A psicanálise não nasceu para defender governos, partidos ou ideologias. Ela nasceu para abrir espaço ao sujeito, às contradições humanas, ao inconsciente que escapa dos discursos oficiais. Seu valor está justamente na capacidade de não se deixar capturar pelo imediatismo das narrativas coletivas. Transformar conceitos clínicos em rótulos políticos é esvaziar essa potência e banalizar seu alcance.
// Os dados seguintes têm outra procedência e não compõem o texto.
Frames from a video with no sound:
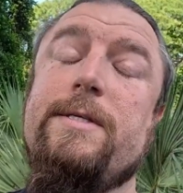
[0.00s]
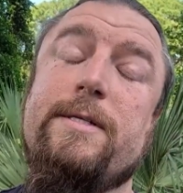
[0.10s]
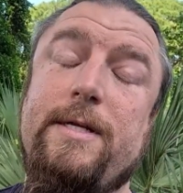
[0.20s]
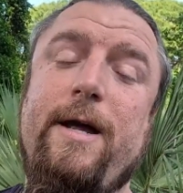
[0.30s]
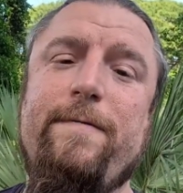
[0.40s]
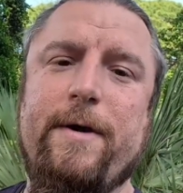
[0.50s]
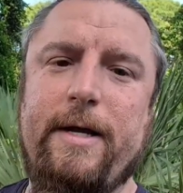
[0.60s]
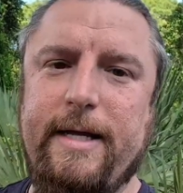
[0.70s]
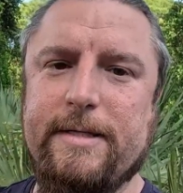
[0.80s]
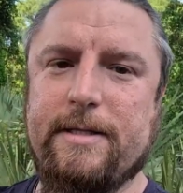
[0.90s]
sun
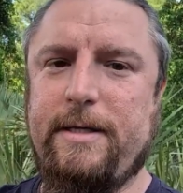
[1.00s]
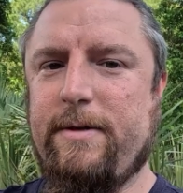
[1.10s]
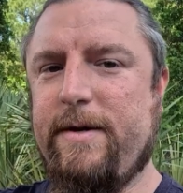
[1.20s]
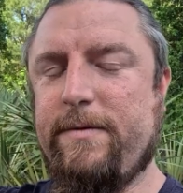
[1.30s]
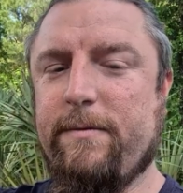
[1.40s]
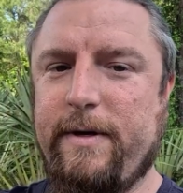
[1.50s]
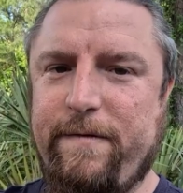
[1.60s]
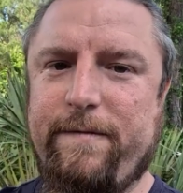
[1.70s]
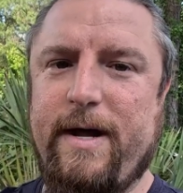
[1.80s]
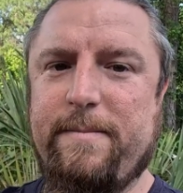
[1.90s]
very easily, and you'll have to
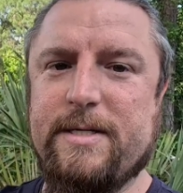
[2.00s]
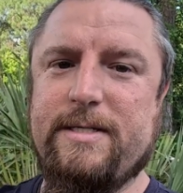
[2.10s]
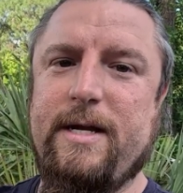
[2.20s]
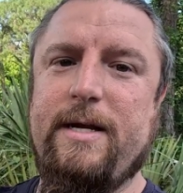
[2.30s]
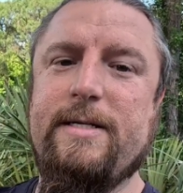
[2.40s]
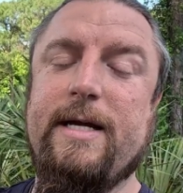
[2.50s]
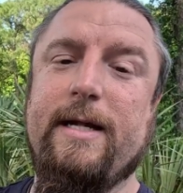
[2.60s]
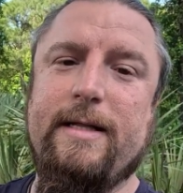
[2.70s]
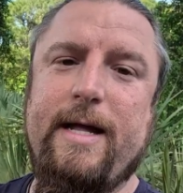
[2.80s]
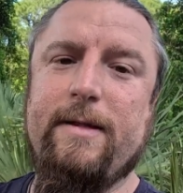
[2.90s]
reframe the sun and take
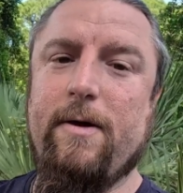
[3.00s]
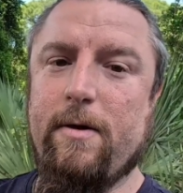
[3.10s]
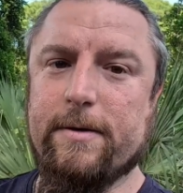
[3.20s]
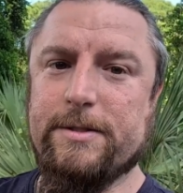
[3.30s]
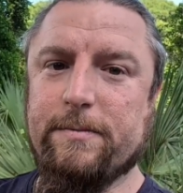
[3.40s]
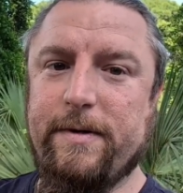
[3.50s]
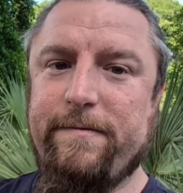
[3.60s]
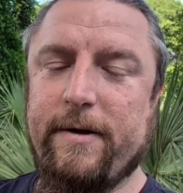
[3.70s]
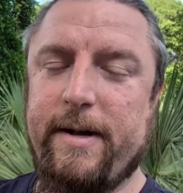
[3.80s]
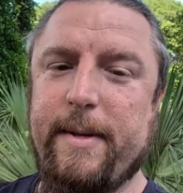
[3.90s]
a lot longer to
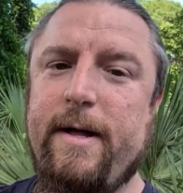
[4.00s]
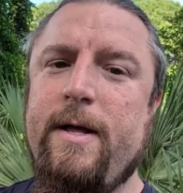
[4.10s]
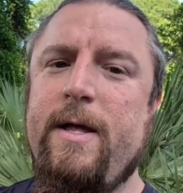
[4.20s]
reframe it.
Não se trata, portanto, de discutir se determinado político é “louco”, “perverso” ou “normal”. Essa é uma falsa questão. O que importa é entender como discursos de massa operam, como lideranças mobilizam afetos sociais, como a violência simbólica e real se expressa na cultura. Esse é o terreno legítimo da psicanálise quando se volta para o coletivo: não o diagnóstico de indivíduos, mas a análise das formações sociais e dos fenômenos inconscientes que atravessam o laço social.


Ao misturar psicanálise com disputa partidária, perde-se duplamente: o debate político se empobrece, porque recorre a caricaturas clínicas em vez de argumentos sólidos; e a psicanálise se degrada, porque é instrumentalizada para fins que lhe são alheios. O resultado é confusão, polarização e desinformação.


É hora de retomar a seriedade da discussão. A psicanálise deve permanecer no lugar que lhe é próprio: o da escuta, do rigor conceitual, da ética do sujeito. Ela pode, sim, dialogar com a política mas não como diagnóstico à distância ou como justificativa de posicionamentos, e sim como reflexão crítica sobre os modos de gozo, de poder e de sofrimento que atravessam a vida coletiva.


Reduzir Freud a rótulos políticos é trair o próprio espírito de sua obra. Respeitar a psicanálise significa preservá-la dessa apropriação indevida e reconhecer que, em tempos de barulho ideológico, seu maior valor continua sendo o mesmo: a coragem de escutar o que não cabe no discurso oficial de nenhum partido.